The weather is set to be pretty warm this week, and it is supposed to be a pretty warm Summer in general, which is good news, we all like a warm dry Summer, don't we? Well most of us humans will do, but spare a thought for our dogs, it's probably the case that they don't actually like the warm weather, so what can we do to make sure they enjoy the Summer without feeling the heat?
There are some obvious tips, and there are some less obvious, so where do we start, well, the daily walk. I'm sure most of us take the dogs out at least once a day, maybe more. There is no reason why that can't still be done in the Summer, but a bit of heat management is required. Taking your dog out at cooler times of day really helps there, it's probably a little difficult to do it before or after Sunrise as that's pretty early and pretty late, but the ambient temperature will be lower earlier and later in the day. Something to bear in mind on those daily walks are the pavement temperatures if you are walking on them, if you can't hold the back of your hand on the pavement for more than 5 seconds it is too hot for your dogs paws.
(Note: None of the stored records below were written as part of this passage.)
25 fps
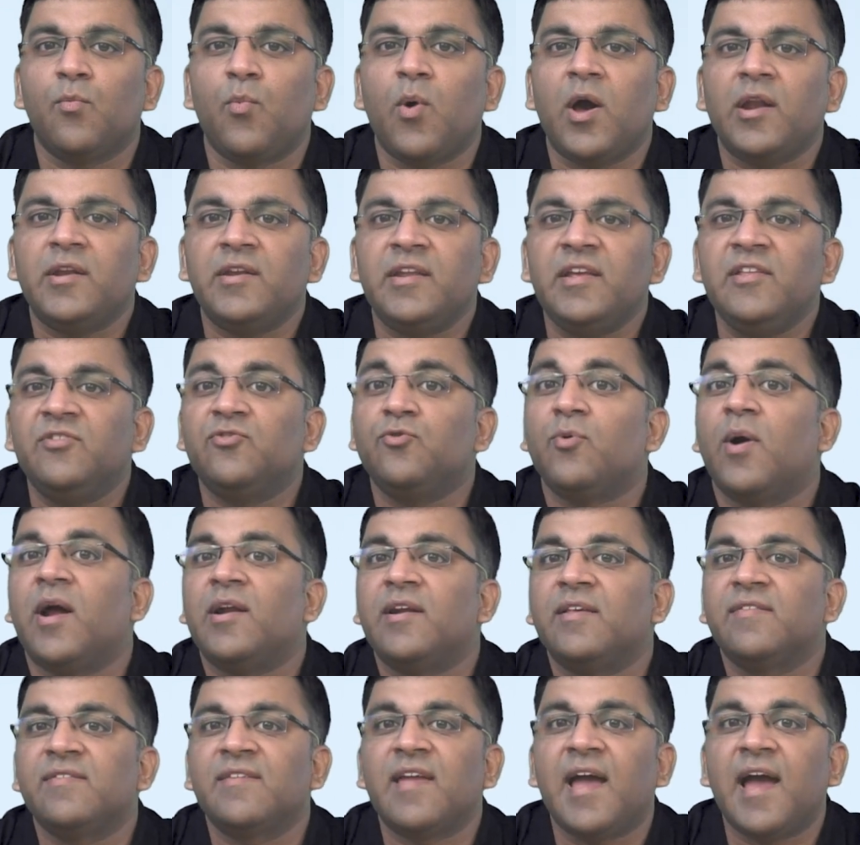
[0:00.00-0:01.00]
one needs to
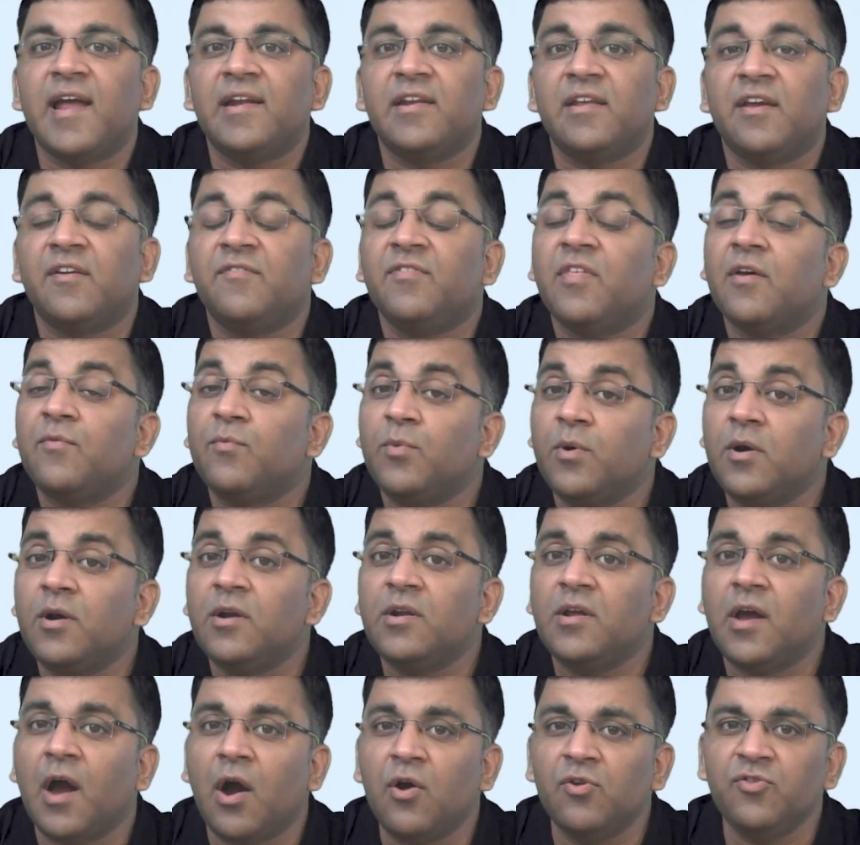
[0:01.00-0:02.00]
understand if their
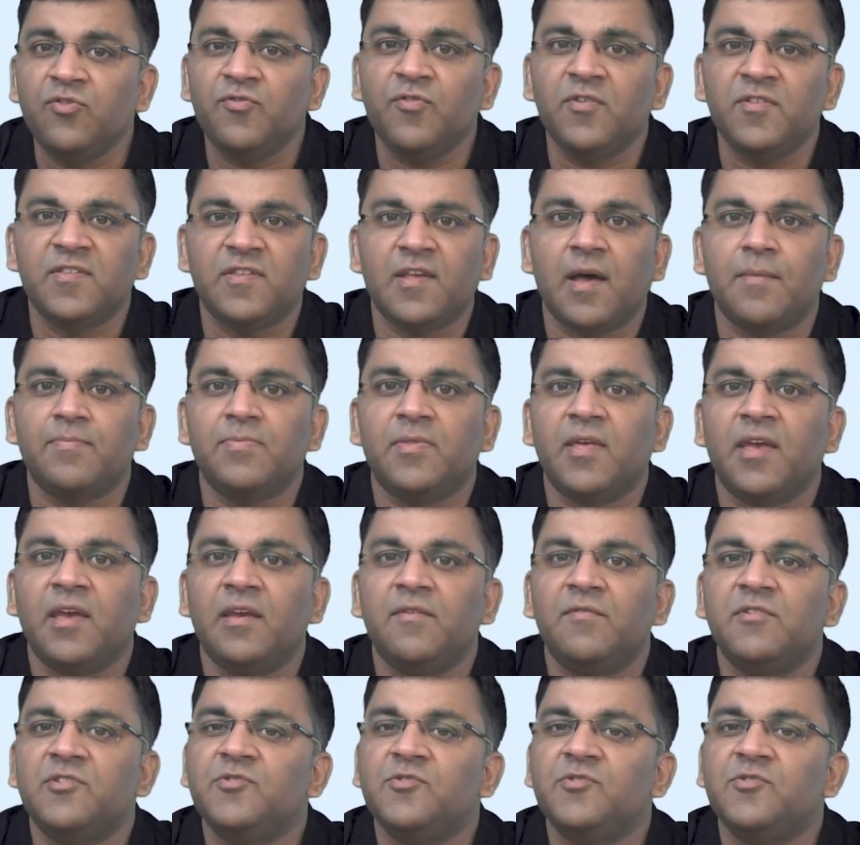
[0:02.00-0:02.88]
word counts for something,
It probably is best to avoid walking on hot asphalt if at all possible.
Obviously it is absolutely great if you can walk your dogs on grass from your home, without having to drive anywhere, but if you need to drive there are some things to remember. Don't leave your dog in the car, just a few minutes, even with windows open can have a devastating effect on a dog, especially young and old, or breeds that have breathing difficulties, like bull breeds.
Things to help cool your dog on their walk, well there are a great selection of cooling products these days, from cooling bandanas to cooling coats, and as long as you follow the instructions, they are a great way of keeping your dog cool for the duration of a walk. We have done some thorough testing on some of the cool coats and they really do work, but not for as long as the manufacturer states and it is all dependent on the dog and their activity levels, however, there is a golden rule, if their cool coat has dry patches it needs re-wetting or it is acting as a coat and is heating your dog as opposed to cooling it. Carry some water in a bottle and re-wet the cooling coat as necessary.
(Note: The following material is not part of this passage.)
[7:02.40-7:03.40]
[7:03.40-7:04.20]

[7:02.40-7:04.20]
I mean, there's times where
I know there is a lot of advice out there about making sure your dog has plenty of water available, both at home and on their walk, and I'm not going to dismiss that, however. We are very careful about when Luca has water, as a large chested big breed of dog he is prone to bloat, he has had it on 2 occasions, luckily without torsion, but for those that don't know much about bloat, it is extremely dangerous and can lead to death very quickly, if your dog gets bloat they need to see a vet with a surgery within an hour and preferably quicker, because if the stomach goes into torsion they will need emergency surgery. The causes of bloat are not exactly known, and it's a subject we will cover another day, but preventing your dog from eating or drinking an hour either side of exercise is prudent, so that is what we do. So with that in mind we have something else to consider when walking during the Summer, do we need to do it, especially if it is a health risk?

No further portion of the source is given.